<<<<
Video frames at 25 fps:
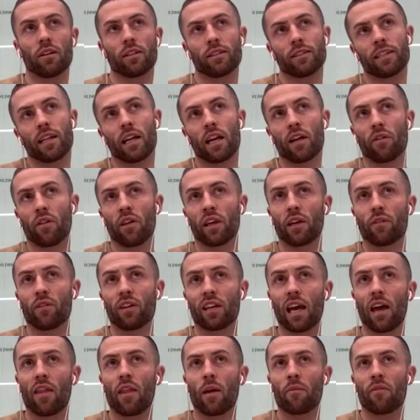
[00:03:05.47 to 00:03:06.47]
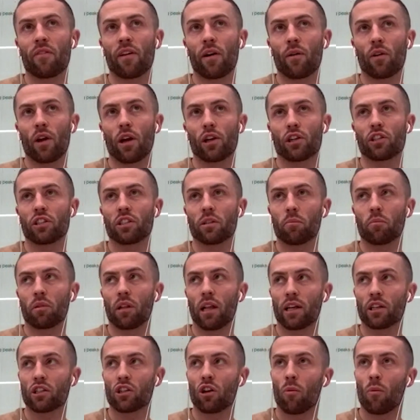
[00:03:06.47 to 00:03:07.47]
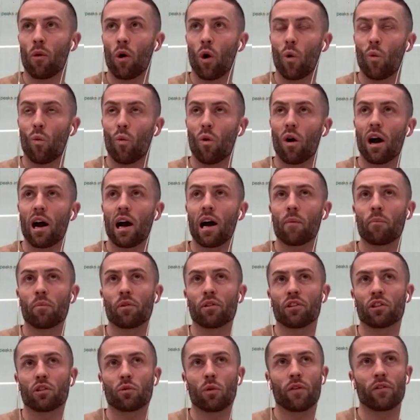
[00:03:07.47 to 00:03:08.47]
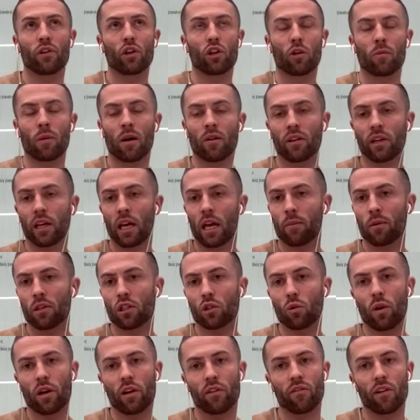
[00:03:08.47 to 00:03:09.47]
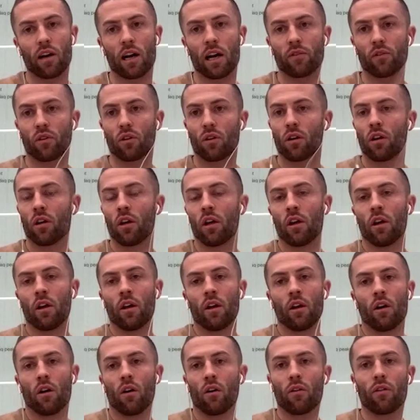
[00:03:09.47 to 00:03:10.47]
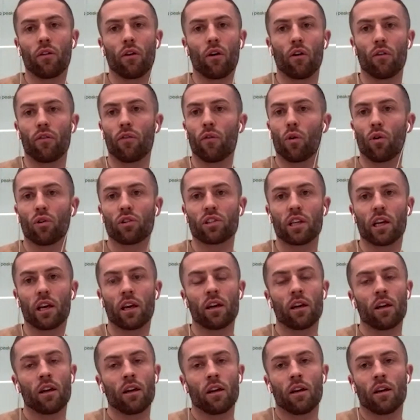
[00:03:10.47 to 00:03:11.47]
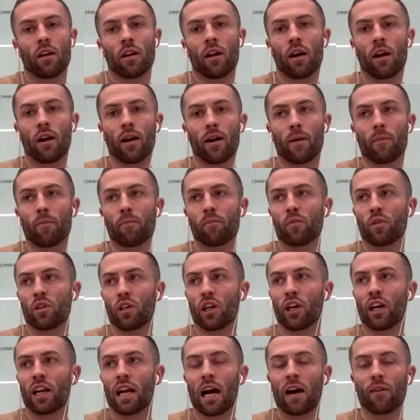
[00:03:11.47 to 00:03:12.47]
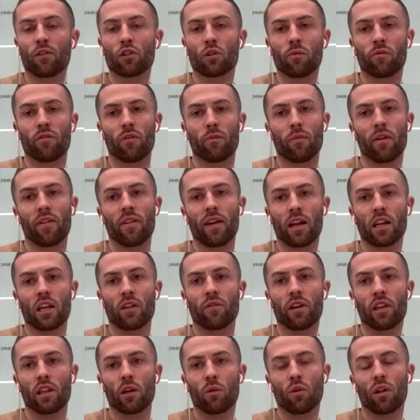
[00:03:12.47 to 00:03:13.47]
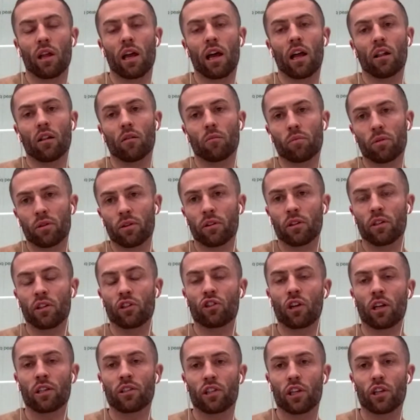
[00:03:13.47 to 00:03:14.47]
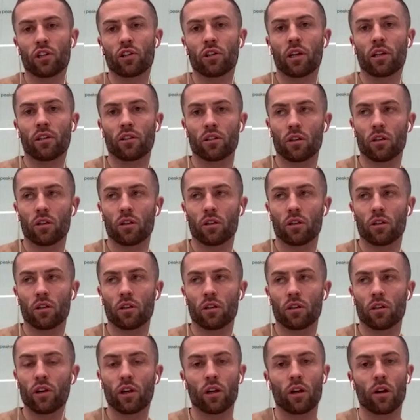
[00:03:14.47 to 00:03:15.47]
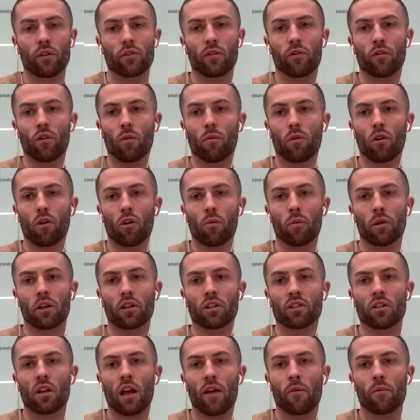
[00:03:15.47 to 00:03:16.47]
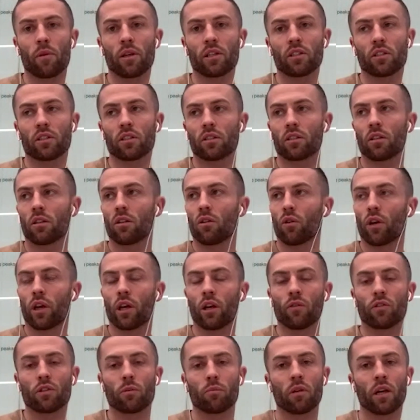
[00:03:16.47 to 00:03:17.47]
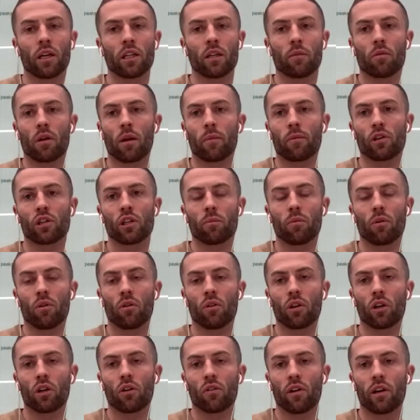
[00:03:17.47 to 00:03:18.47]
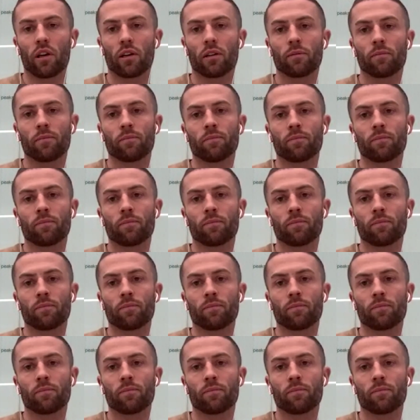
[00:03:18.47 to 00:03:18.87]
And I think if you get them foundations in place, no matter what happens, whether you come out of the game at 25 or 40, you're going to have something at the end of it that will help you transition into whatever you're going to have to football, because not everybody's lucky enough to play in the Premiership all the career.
>>>>
PROBLEM STATEMENT:
Omitting the images, output each record precisely as written.

PROBLEM SOLUTION:
Video frames at 25 fps:
[00:03:05.47 to 00:03:06.47]
[00:03:06.47 to 00:03:07.47]
[00:03:07.47 to 00:03:08.47]
[00:03:08.47 to 00:03:09.47]
[00:03:09.47 to 00:03:10.47]
[00:03:10.47 to 00:03:11.47]
[00:03:11.47 to 00:03:12.47]
[00:03:12.47 to 00:03:13.47]
[00:03:13.47 to 00:03:14.47]
[00:03:14.47 to 00:03:15.47]
[00:03:15.47 to 00:03:16.47]
[00:03:16.47 to 00:03:17.47]
[00:03:17.47 to 00:03:18.47]
[00:03:18.47 to 00:03:18.87]
And I think if you get them foundations in place, no matter what happens, whether you come out of the game at 25 or 40, you're going to have something at the end of it that will help you transition into whatever you're going to have to football, because not everybody's lucky enough to play in the Premiership all the career.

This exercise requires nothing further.